EXERCISE :: Return all of the data that follows precisely, leaving every image out.

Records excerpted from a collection
------------------------------------
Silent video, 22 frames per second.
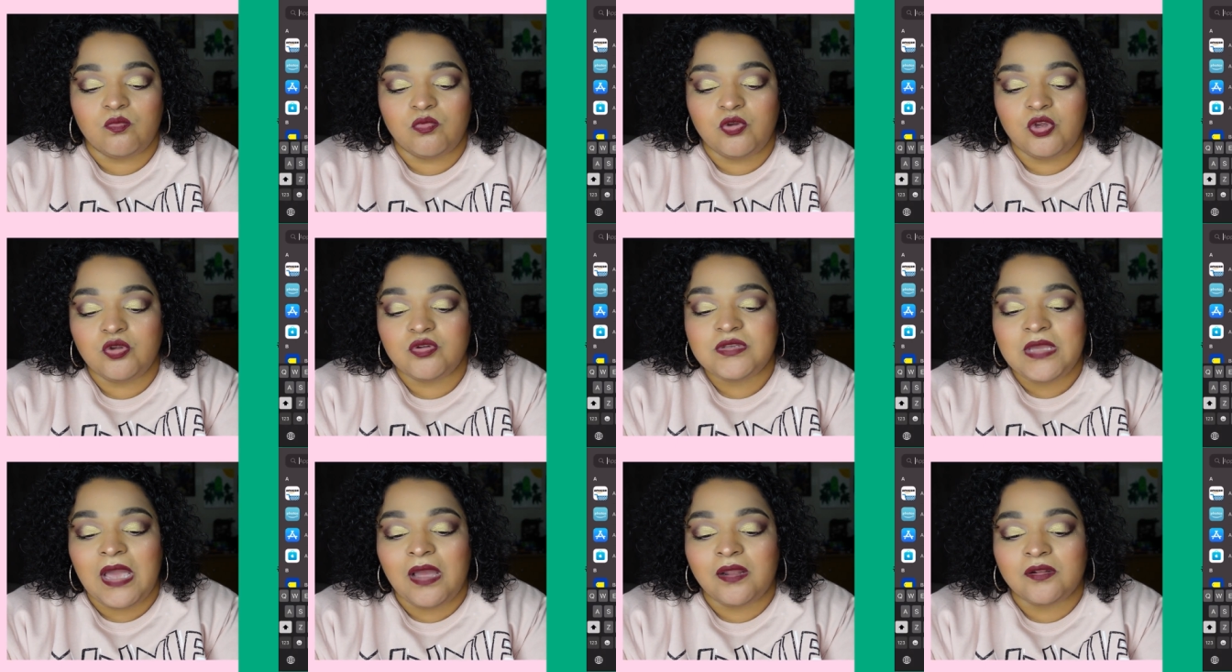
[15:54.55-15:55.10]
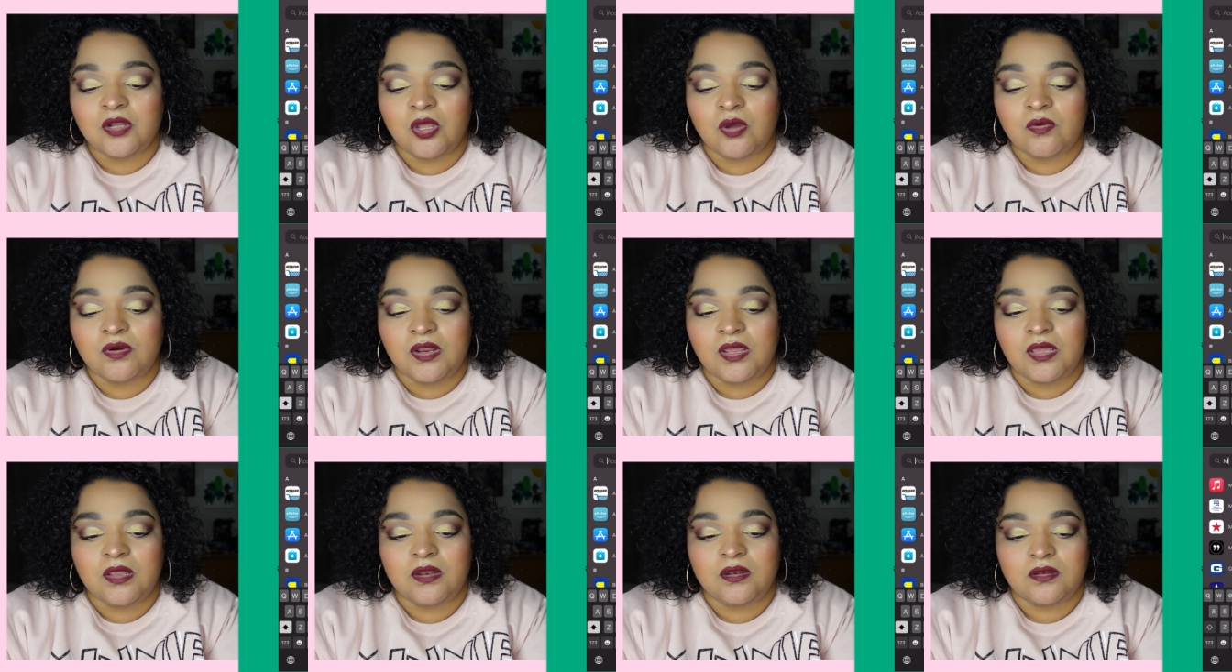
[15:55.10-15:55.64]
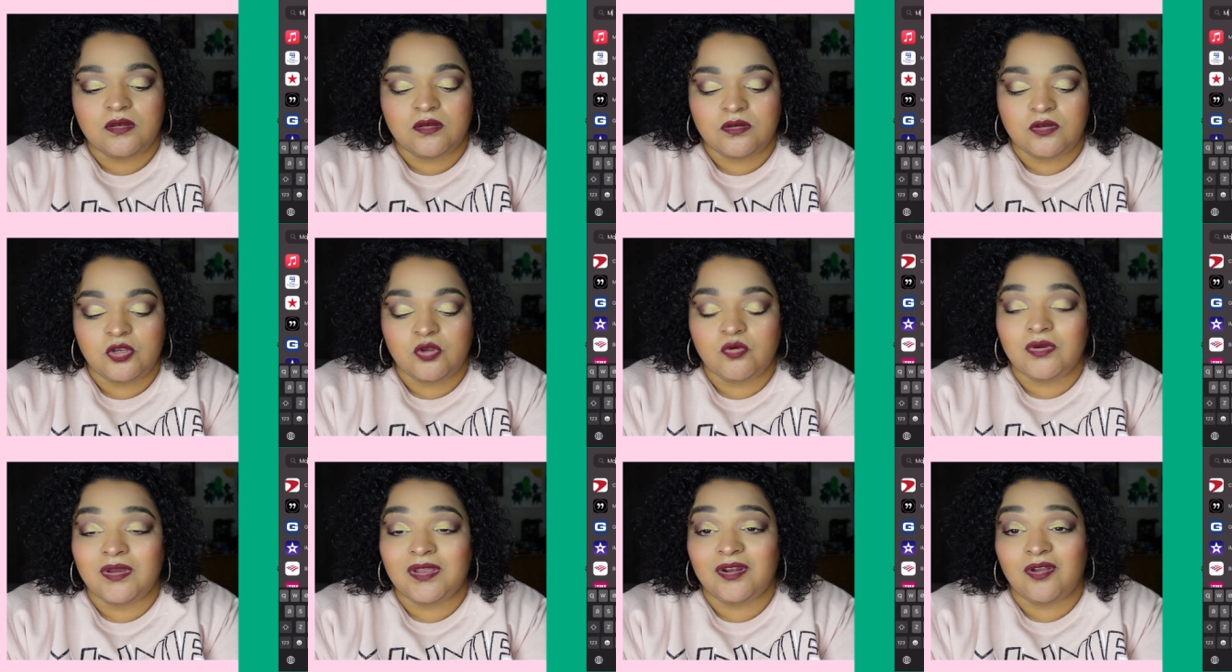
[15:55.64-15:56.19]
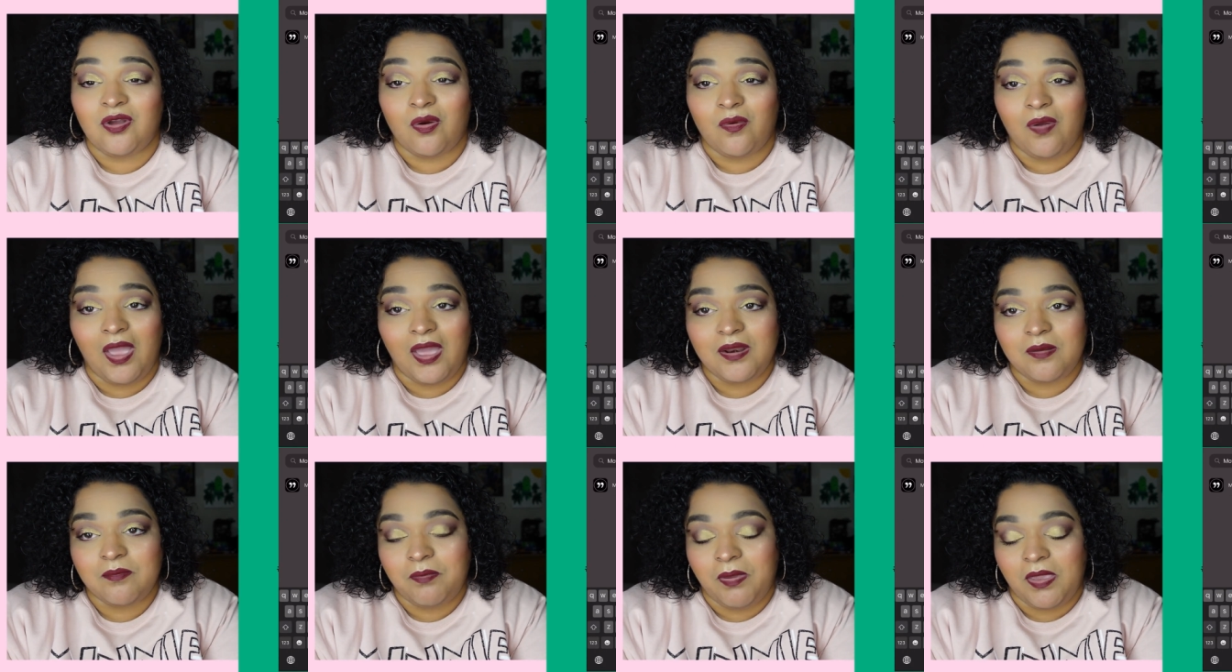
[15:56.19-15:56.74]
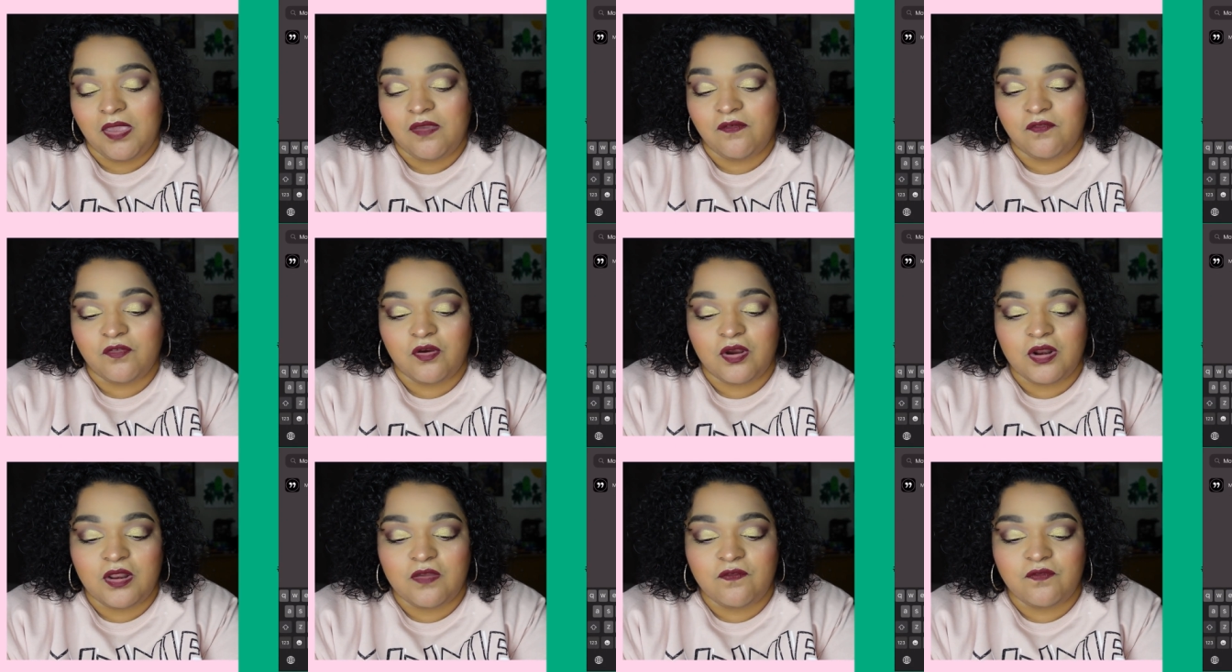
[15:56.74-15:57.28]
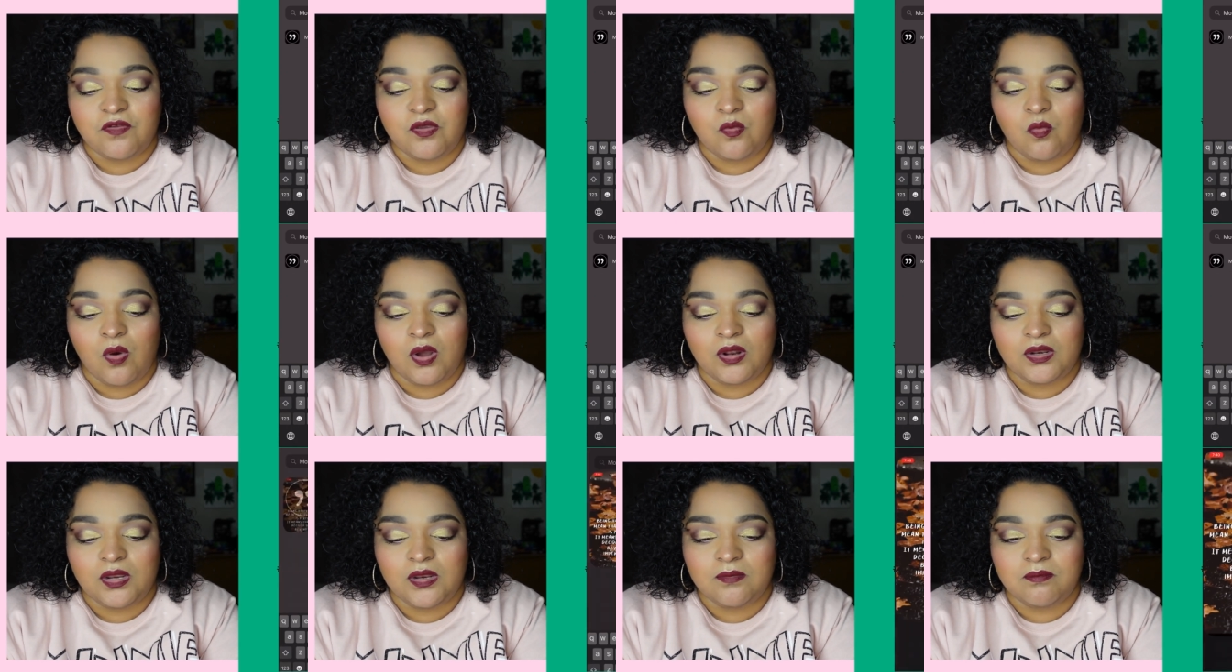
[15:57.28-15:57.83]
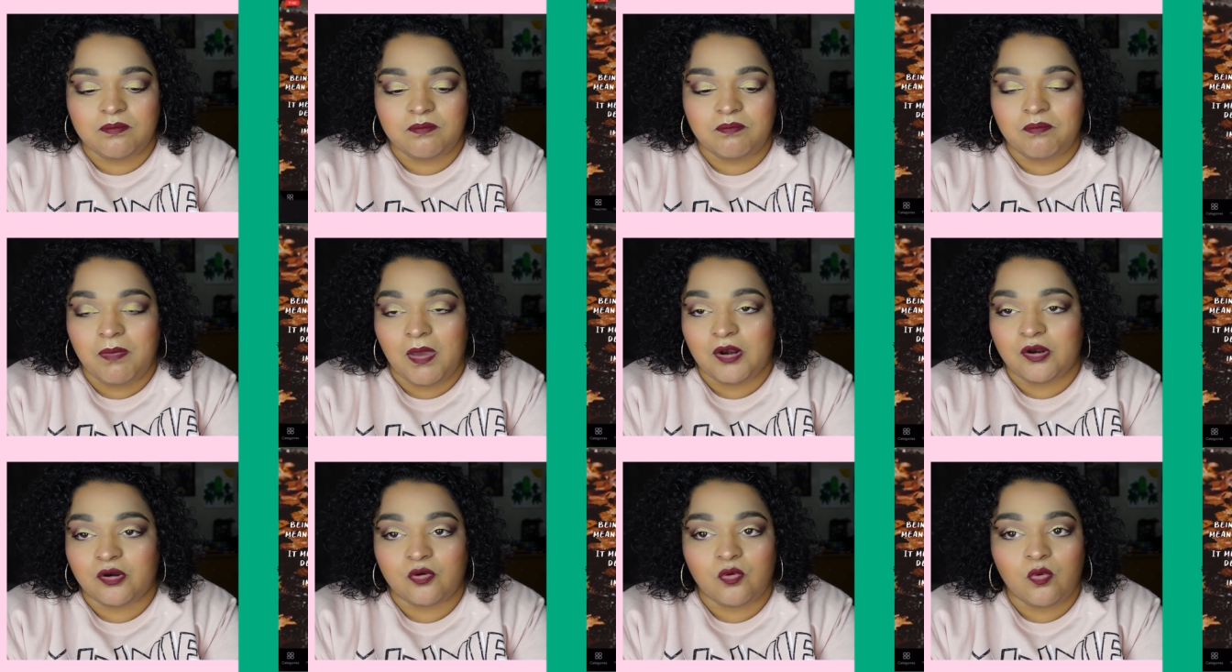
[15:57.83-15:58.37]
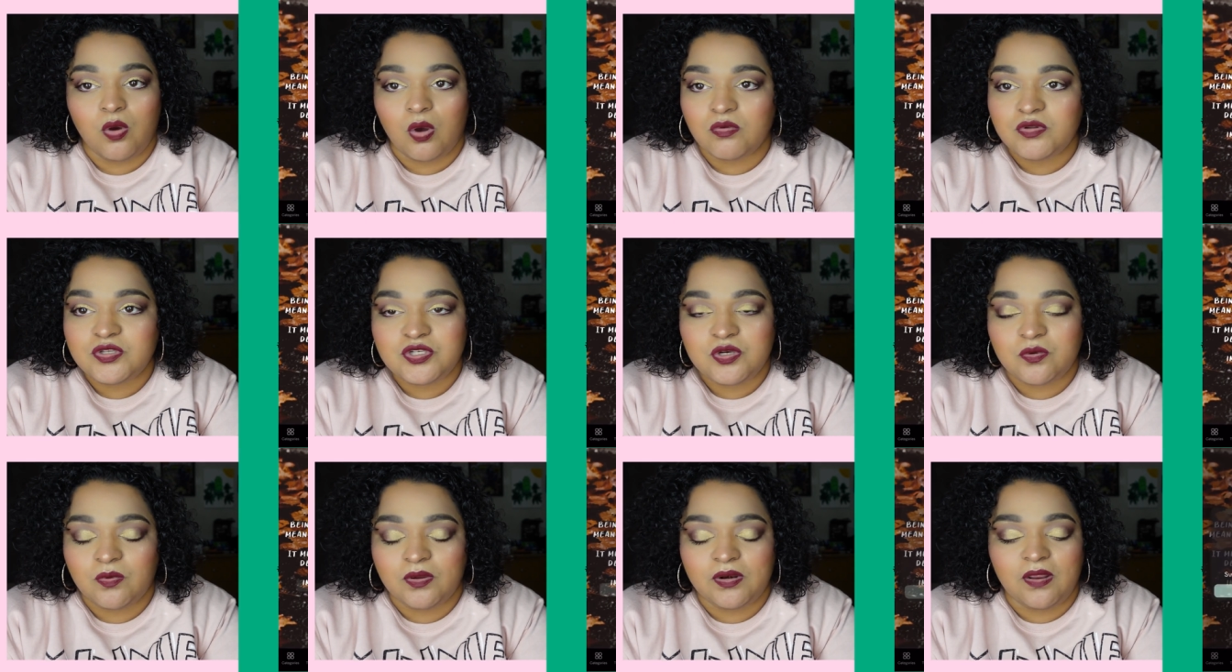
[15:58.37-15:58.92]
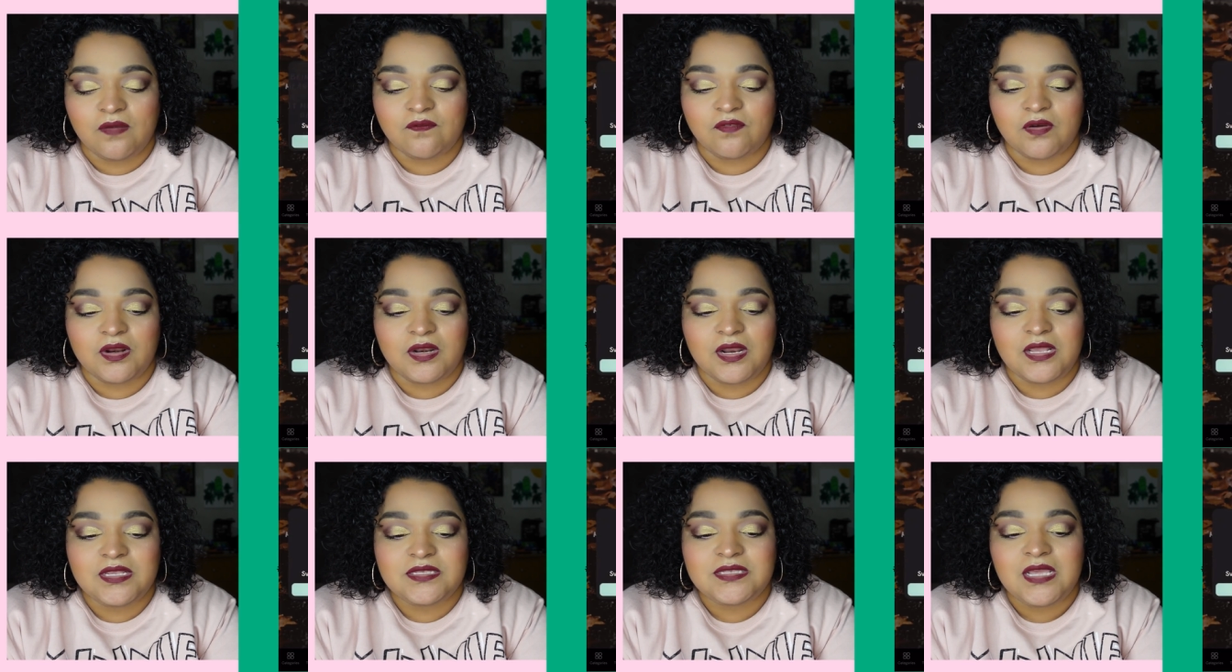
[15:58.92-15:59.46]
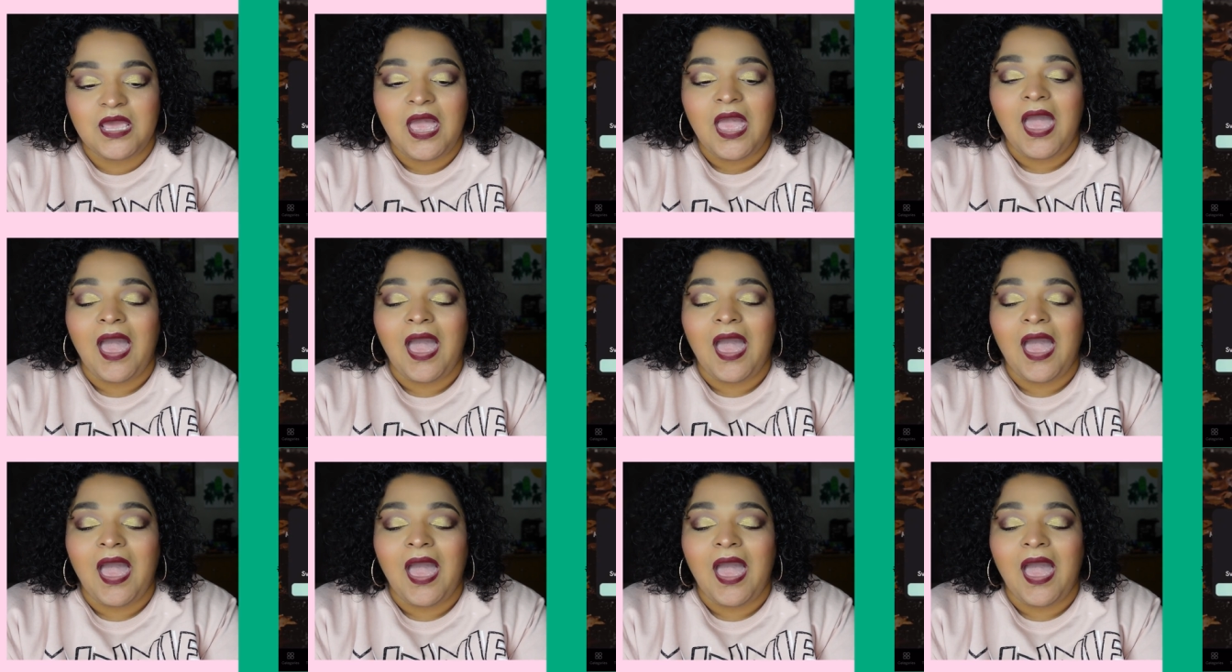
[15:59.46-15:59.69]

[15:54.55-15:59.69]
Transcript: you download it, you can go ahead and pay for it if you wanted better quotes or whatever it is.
------------------------------------
RESULT FOR THIS EXERCISE ::
Silent video, 22 frames per second.
[15:54.55-15:55.10]
[15:55.10-15:55.64]
[15:55.64-15:56.19]
[15:56.19-15:56.74]
[15:56.74-15:57.28]
[15:57.28-15:57.83]
[15:57.83-15:58.37]
[15:58.37-15:58.92]
[15:58.92-15:59.46]
[15:59.46-15:59.69]

[15:54.55-15:59.69]
Transcript: you download it, you can go ahead and pay for it if you wanted better quotes or whatever it is.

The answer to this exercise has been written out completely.